The problem of correct assignment of ICD codes is compounded when clinicians encode the diagnoses (Yao et al., 1999). Clinicians rarely have formal training in the rules for assigning codes. They typically have little time to ensure that the codes they assign are accurate. They often view the assignment of ICD codes to patient encounters as a distraction from patient care. To address these problems, physicians often use preprinted encounter forms that have check boxes for an extremely small subset of commonly used codes. Although these forms typically include a blank space to write in additional ICD codes, clinicians are extremely busy so an open question is how often they use the space and how accurate are the ICD codes that are hand entered. Another question is whether busy clinicians, who do not use the data on the encounter form for subsequent patient care, completely code all diagnoses made during a patient visit. One study found that, during patient visits, physicians addressed an average 3.05 patient problems but documented only 1.97 on billing forms (they documented nearly as many problems in the paper record as they addressed) (Beasley et al., 2004).

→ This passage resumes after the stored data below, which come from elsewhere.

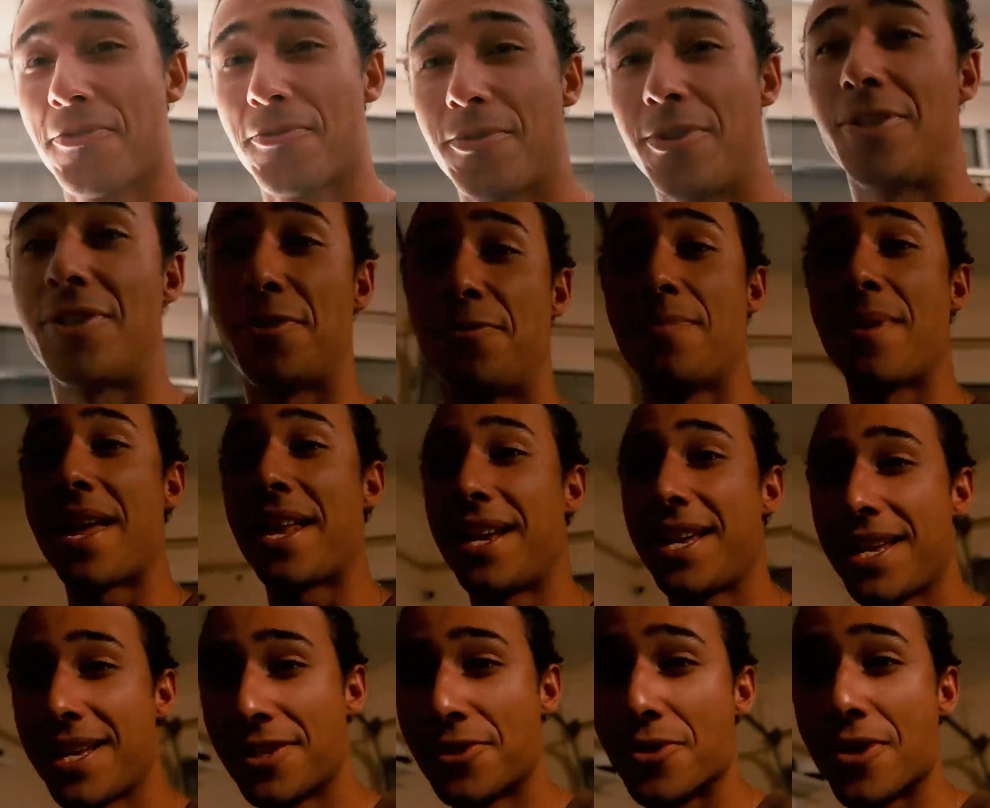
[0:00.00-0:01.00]
We just made
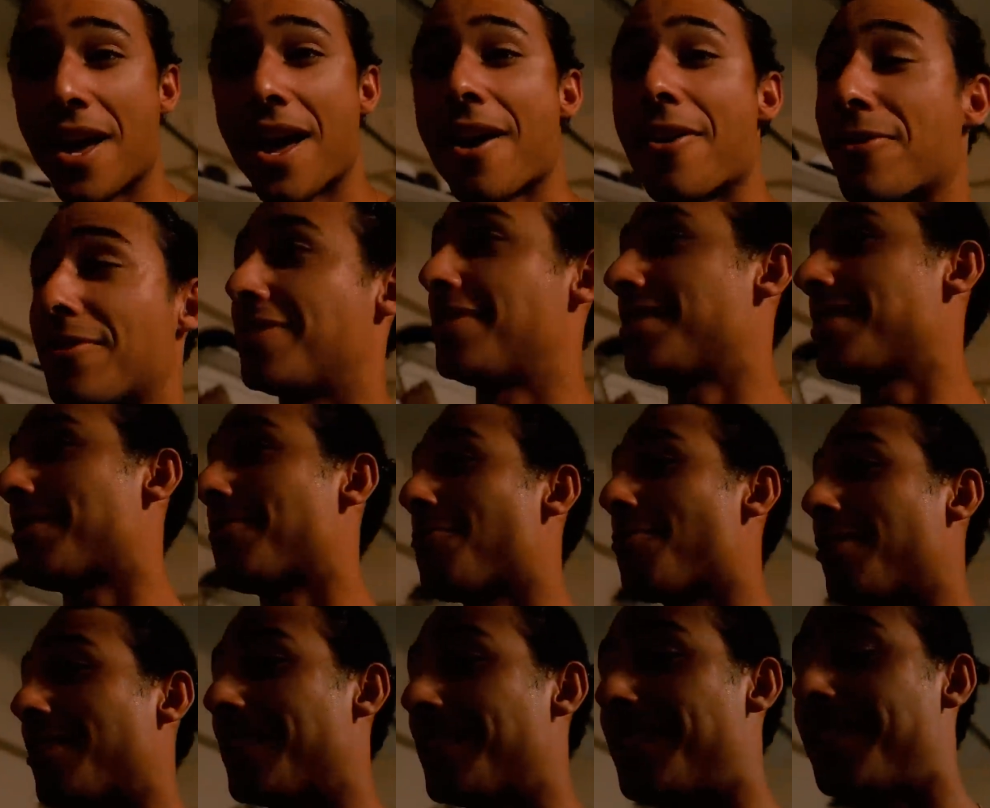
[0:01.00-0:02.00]
it into the house, and
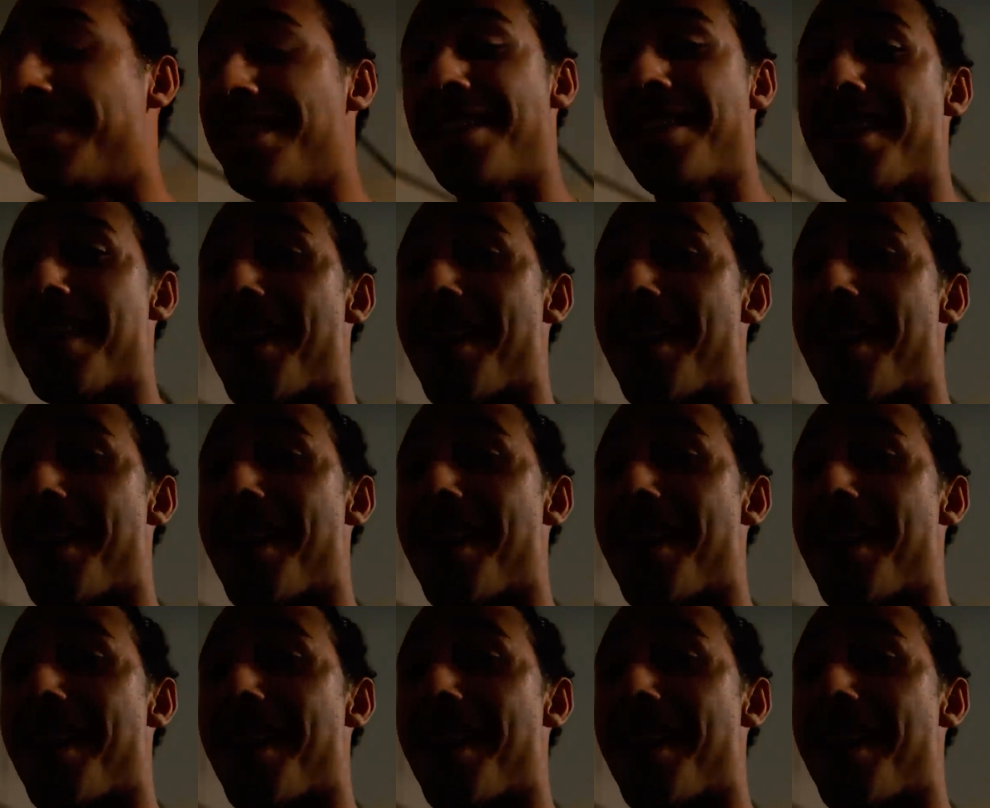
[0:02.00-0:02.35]
we're gonna see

ICD codes, because of their inaccuracy and the fact that their primary use and purpose is billing, are likely to be less than ideal when used for other purposes. One study found low accuracy of billing data about cardiac diseases relative to a clinical research database (Jollis et al., 1993). Another study found that one-third of patients who received an ICD code that indicated the presence of a notifiable disease did not truly have the notifiable disease (Campos-Outcalt, 1990). A third study found that data about prescriptions identified patients with tuberculosis more accurately than all 60 ICD codes for tuberculosis combined (Yokoe et al., 1999).

ICD codes might be less ideal for biosurveillance than other coding systems such as SNOMED-CT. The designers of ICD did not design it with biosurveillance requirements in mind. One study found that SNOMED-CT was superior to ICD for coding ED chief complaints (McClay and Campbell, 2002). SNOMED-CT had a term that was a precise match for 93% of chief complaints; ICD had a precise match for only 40% of chief complaints.

In summary, billing ICD codes from insurance claims and hospital discharge data sets are widely available, but at long time latencies (weeks to months). ICD codes at shorter time latencies ICD (within 24 hours of ED or office visit) are less available. Who assigns ICD codes and when and how influence the time latency, diagnostic precision, and accuracy of ICD-coded data. Thus, it is essential that studies describe the process that generated the ICD codes and measure time latency.

7 Hence the need for professionals to do the coding in the first place.